Heck, there is even a form_start block that controls the open form tag!

We used this new knowledge to create our first form theme: we told Twig to look right inside this template for blocks to use when rendering the registration form. Our form_row block is now hooked into the form rendering process.

The Bizarre World of a Form Theme Block

When you're inside of a block that's used by the form theming system... your world is... weird. You really need to pretend like this block doesn't even exist in this template - like it lives all by itself in its own, isolated template. Why? Because these blocks are passed a completely different set of variables that come from the form system: this block doesn't work like any of the other blocks in this template.

I mean, look inside: there is apparently a help variable and a form variable. So, the big question is: when you're in a form theme block, what variables do you have access to?

The easiest answer is just to dump() inside one of these blocks.

... lines 1 - 3
{% block form_row %}
... lines 5 - 9
{{ dump() }}
... lines 11 - 14
{% endblock %}
... lines 16 - 62

Move over and refresh. Woh! Yes - we see giant dumps for each row that's rendered! There's attr, id and full_name. Do these... look familiar? These are the exact variables that we have been overriding when rendering our fields!

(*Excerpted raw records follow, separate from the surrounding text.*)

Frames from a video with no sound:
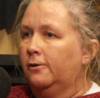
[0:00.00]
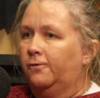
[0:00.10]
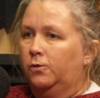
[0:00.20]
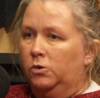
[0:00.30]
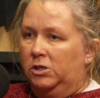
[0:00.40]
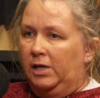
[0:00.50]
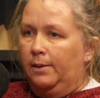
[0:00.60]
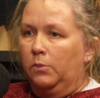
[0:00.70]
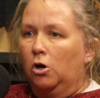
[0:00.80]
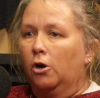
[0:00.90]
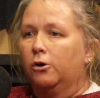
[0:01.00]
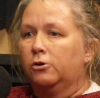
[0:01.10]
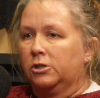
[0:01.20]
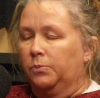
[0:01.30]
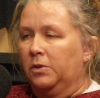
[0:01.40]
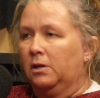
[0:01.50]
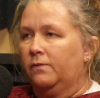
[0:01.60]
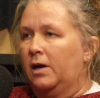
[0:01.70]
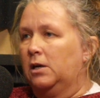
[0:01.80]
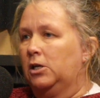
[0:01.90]
food stamp card or something of
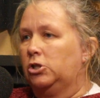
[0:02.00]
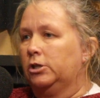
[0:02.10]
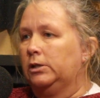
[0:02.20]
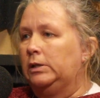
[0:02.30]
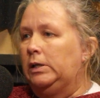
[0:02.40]
that nature.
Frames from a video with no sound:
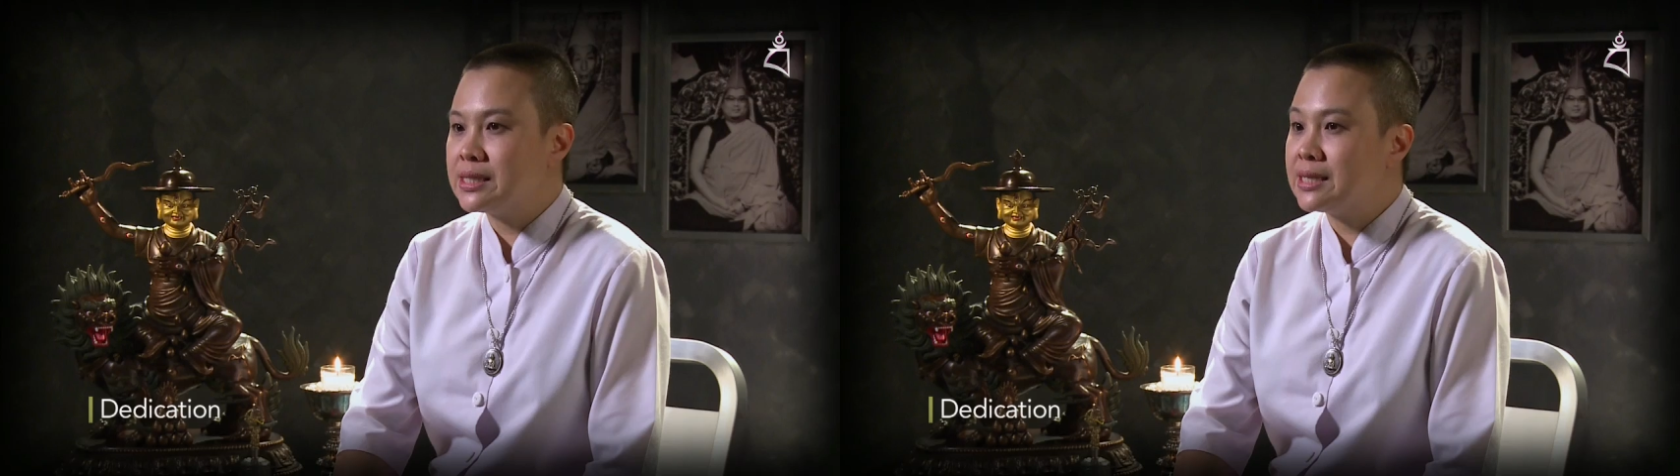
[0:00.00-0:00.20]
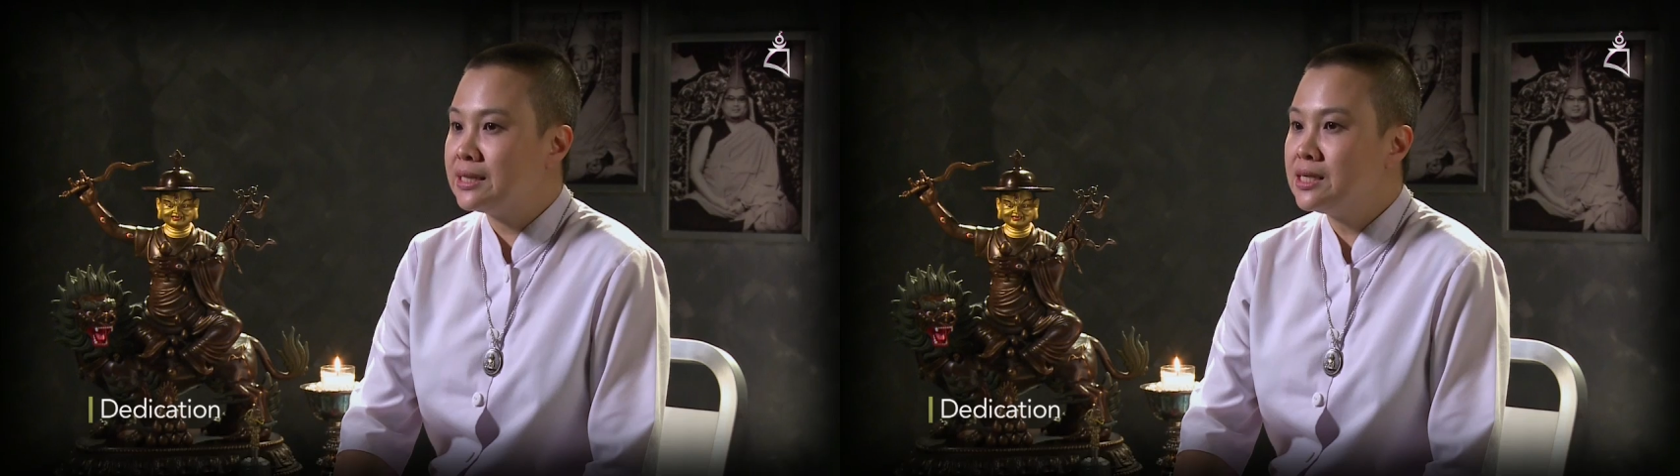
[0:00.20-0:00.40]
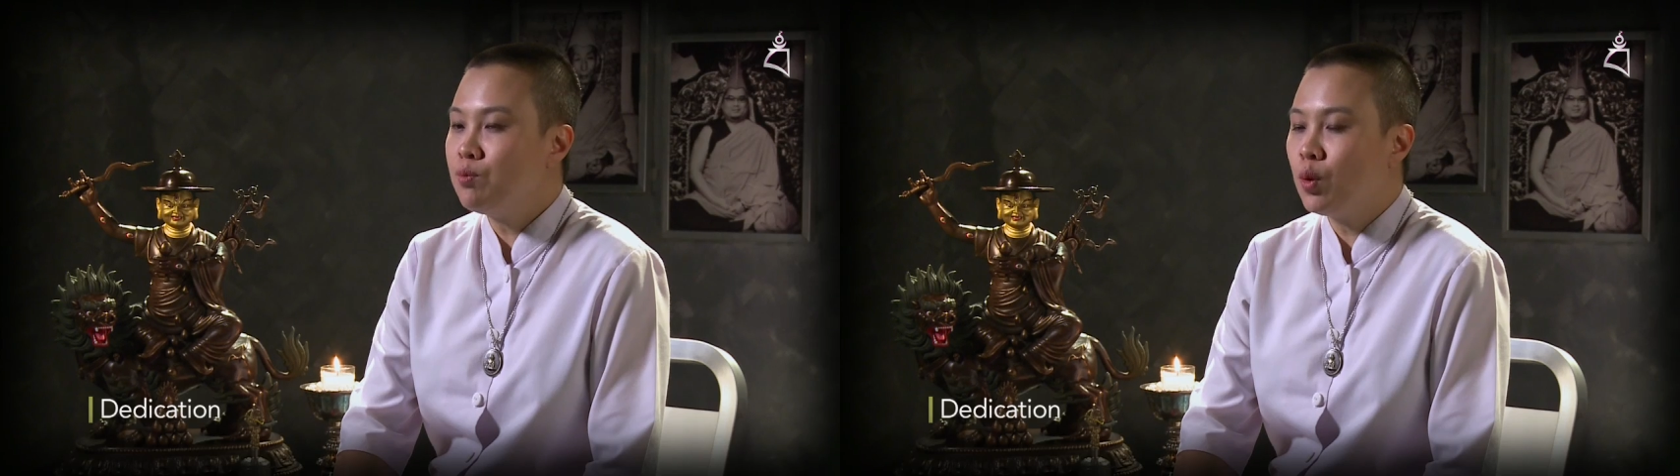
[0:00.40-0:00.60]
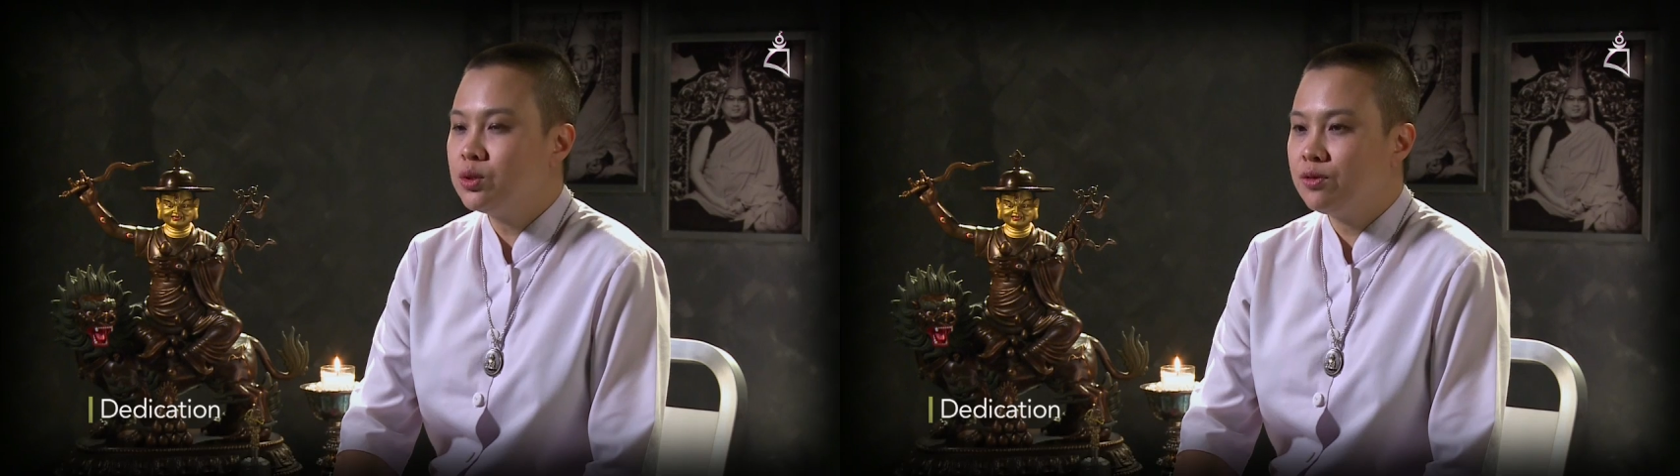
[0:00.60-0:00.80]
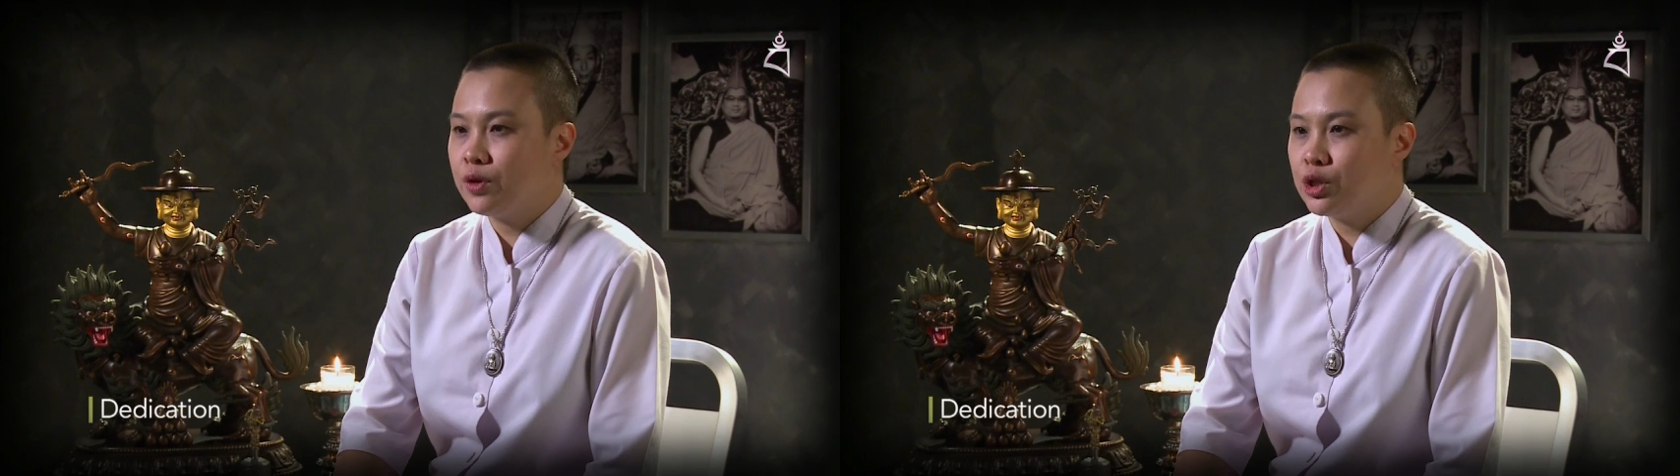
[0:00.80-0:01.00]
setting
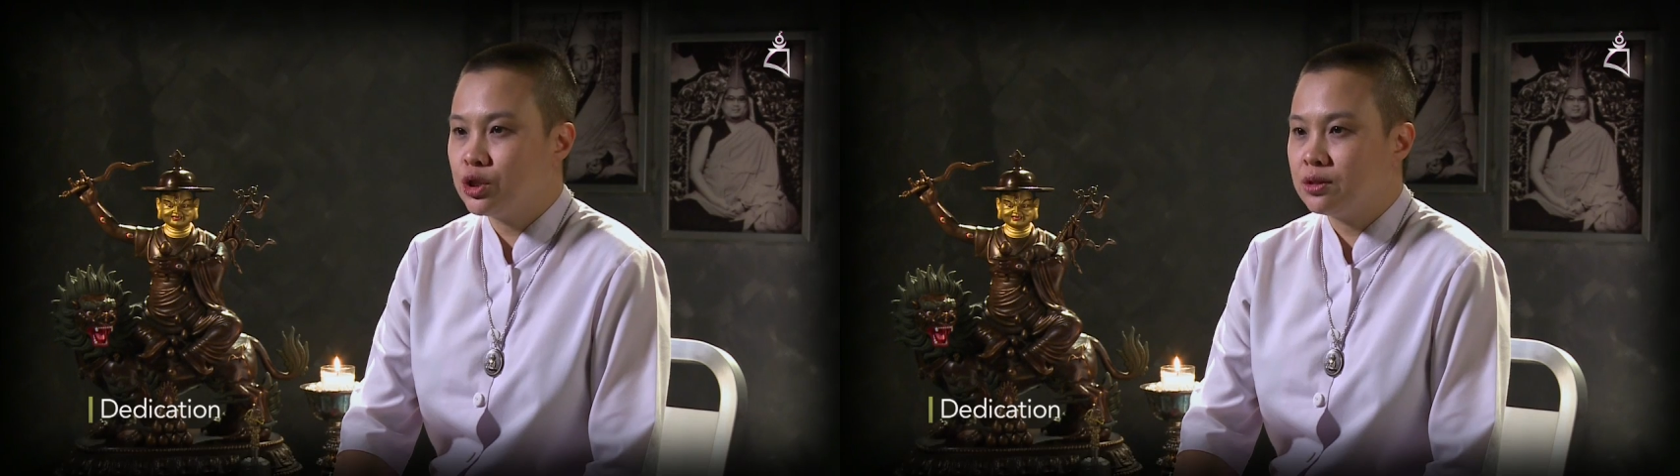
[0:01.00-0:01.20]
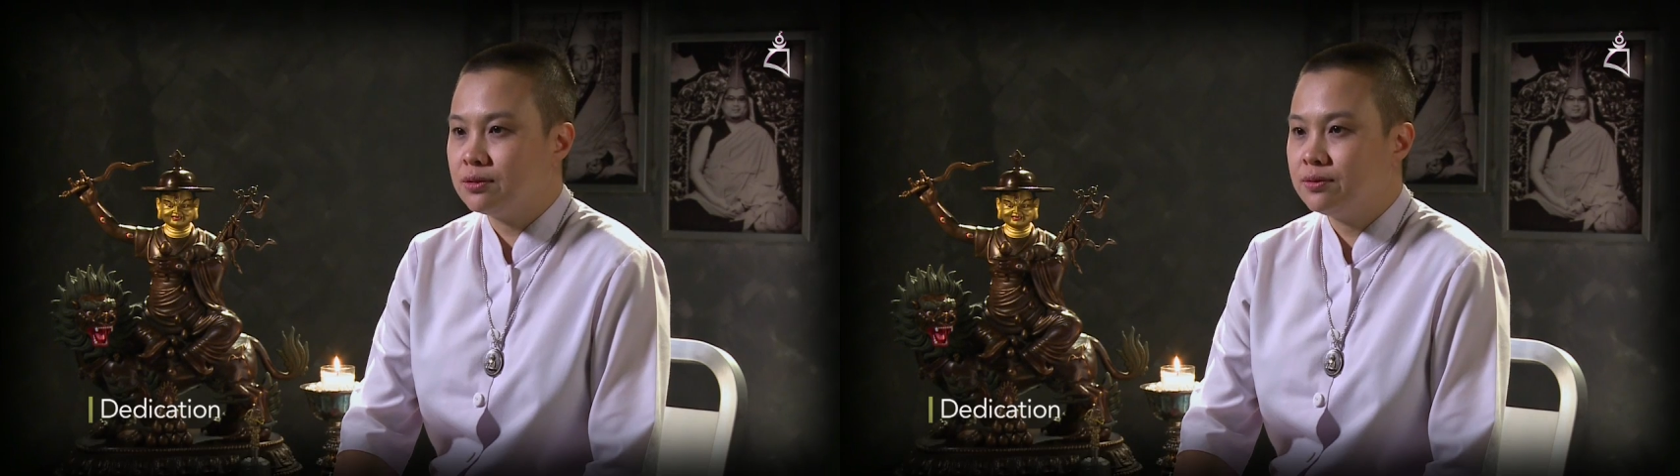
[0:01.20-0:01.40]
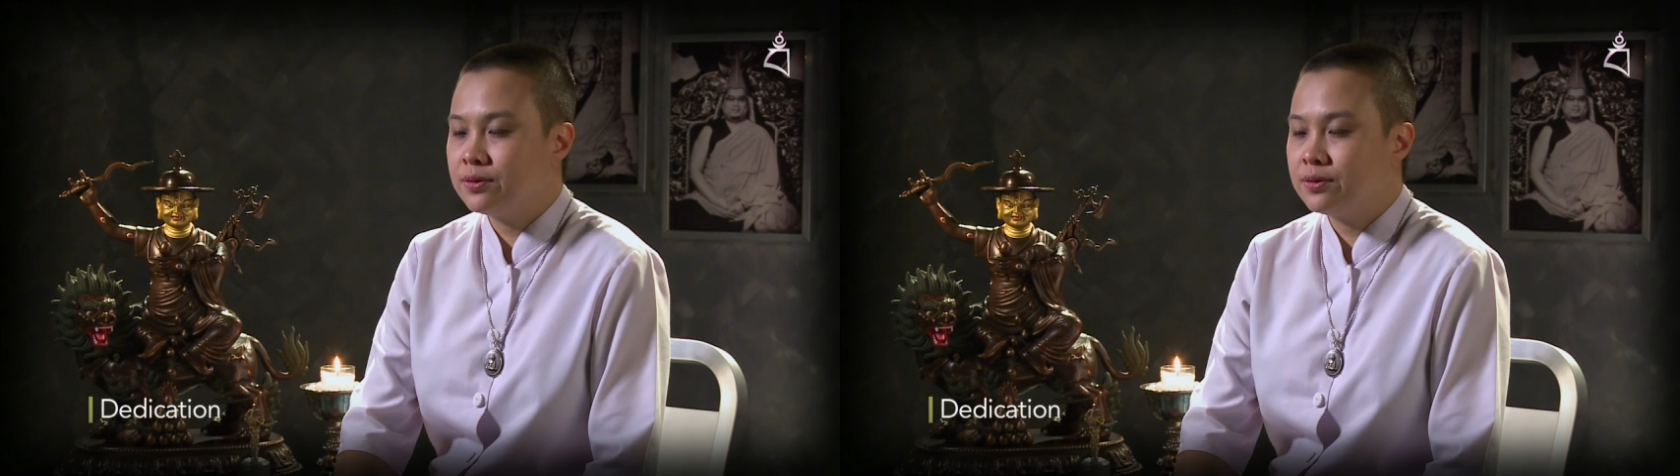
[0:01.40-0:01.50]
motivation,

Look back at article_admin/_form.html.twig. We learned earlier that there is a variable called label and that the second argument of form_row() is an array of variables that you want to override. You can see this in the docs: when I search for form_row(), the second argument is variables.

Here's the point: when a field is rendered, the form system creates a bunch of variables to help that process, and we can override them. And those variable are ultimately passed... as variables, to your form theme blocks!

For example, remember how we passed a method variable to the form_start() function? Check out the form_start block in the bootstrap theme. Surprise! There is a local method variable that it uses to render. We literally override these variables via the form rendering functions.

The point is: when you're inside a form theme block, you have access to a lot of variables... which is great, because we can use those variables to do, well, whatever we need to!

Adding a label_attr

Back in register.html.twig, remove the dump(). On the old form, each label had an sr-only class. That stands for "screen reader only" and it makes the labels invisible.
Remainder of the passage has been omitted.